-------- DATASET EXTRACT

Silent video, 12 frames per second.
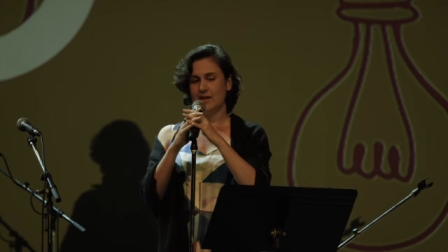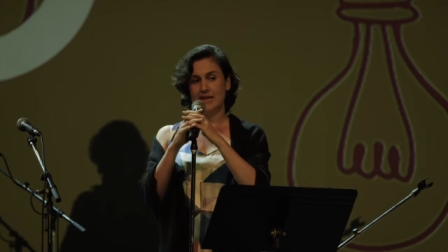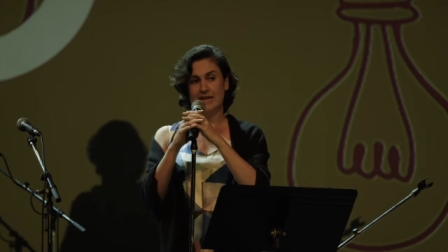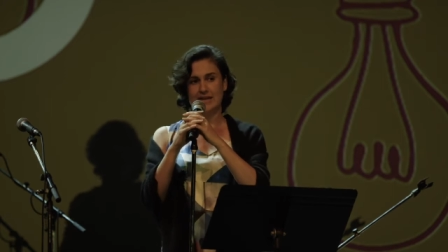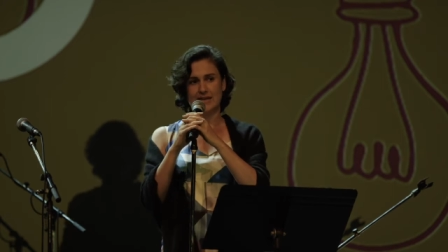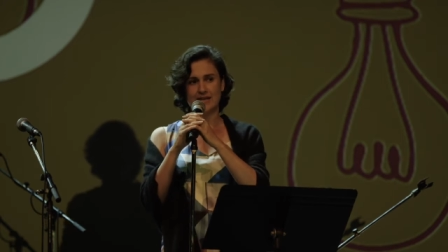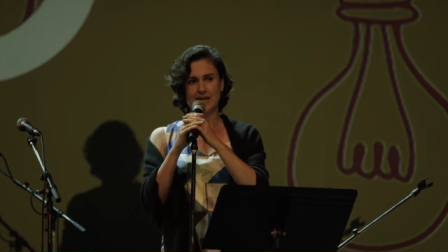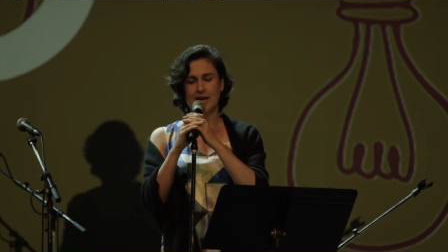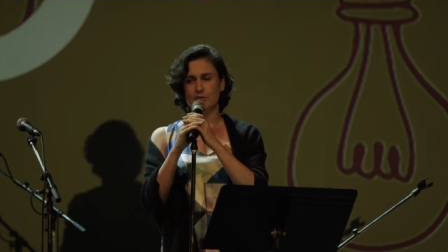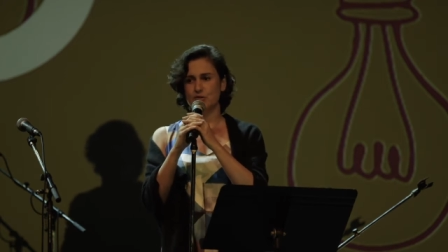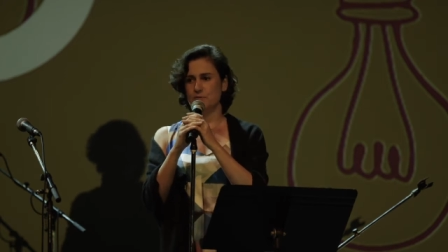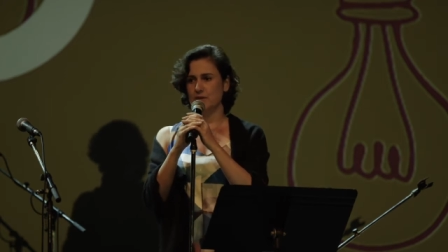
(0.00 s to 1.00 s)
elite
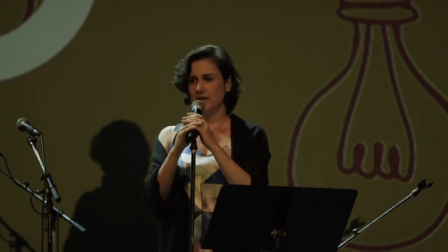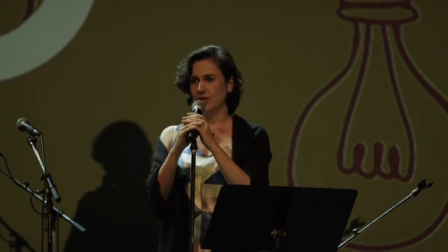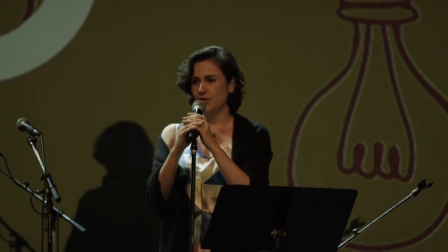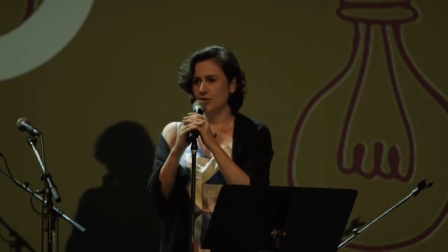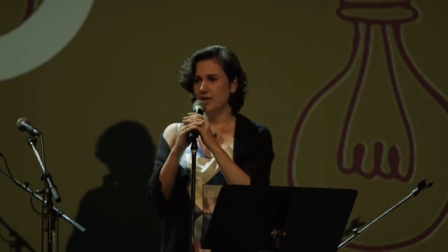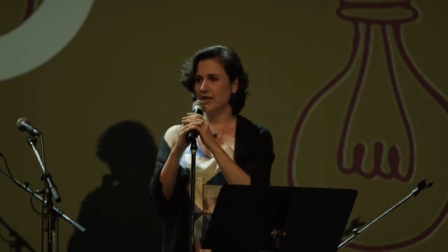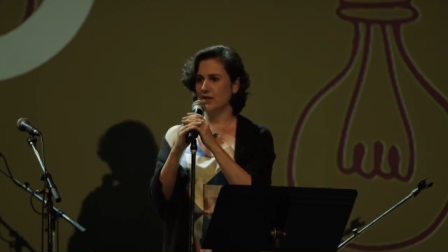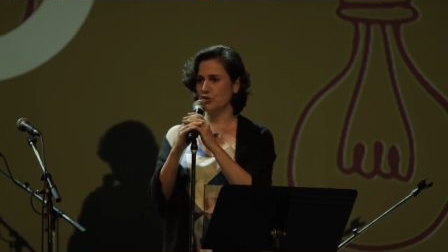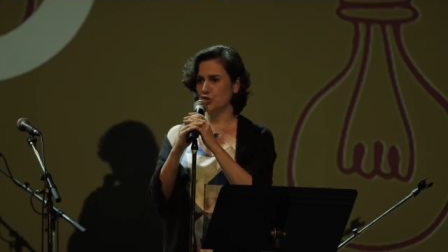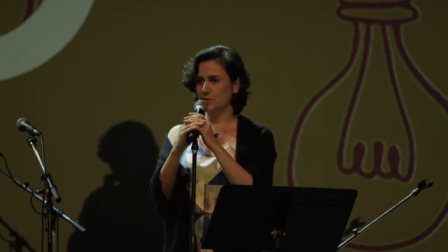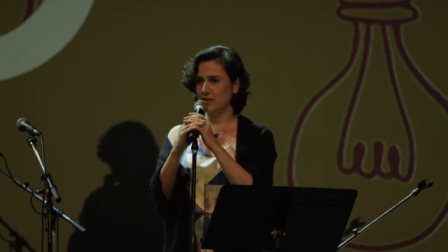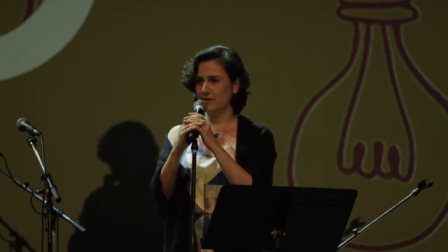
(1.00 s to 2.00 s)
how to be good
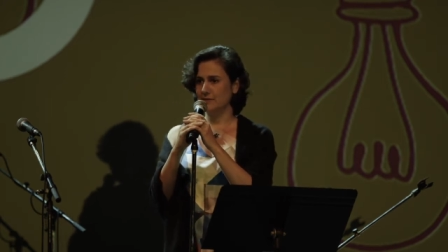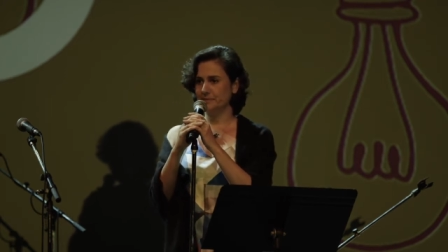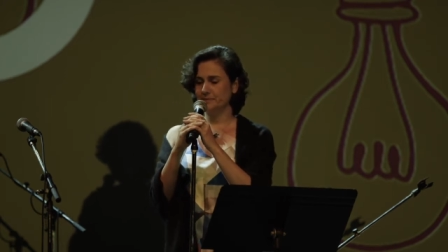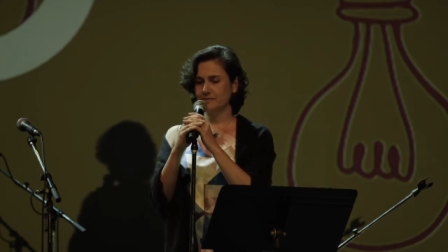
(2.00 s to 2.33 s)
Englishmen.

----------------

TASK TO COMPLETE: Reproduce all of the data exactly; the pictures do not belong in the copy.

RESPONSE FOR THIS EXERCISE:
Silent video, 12 frames per second.
(0.00 s to 1.00 s)
elite
(1.00 s to 2.00 s)
how to be good
(2.00 s to 2.33 s)
Englishmen.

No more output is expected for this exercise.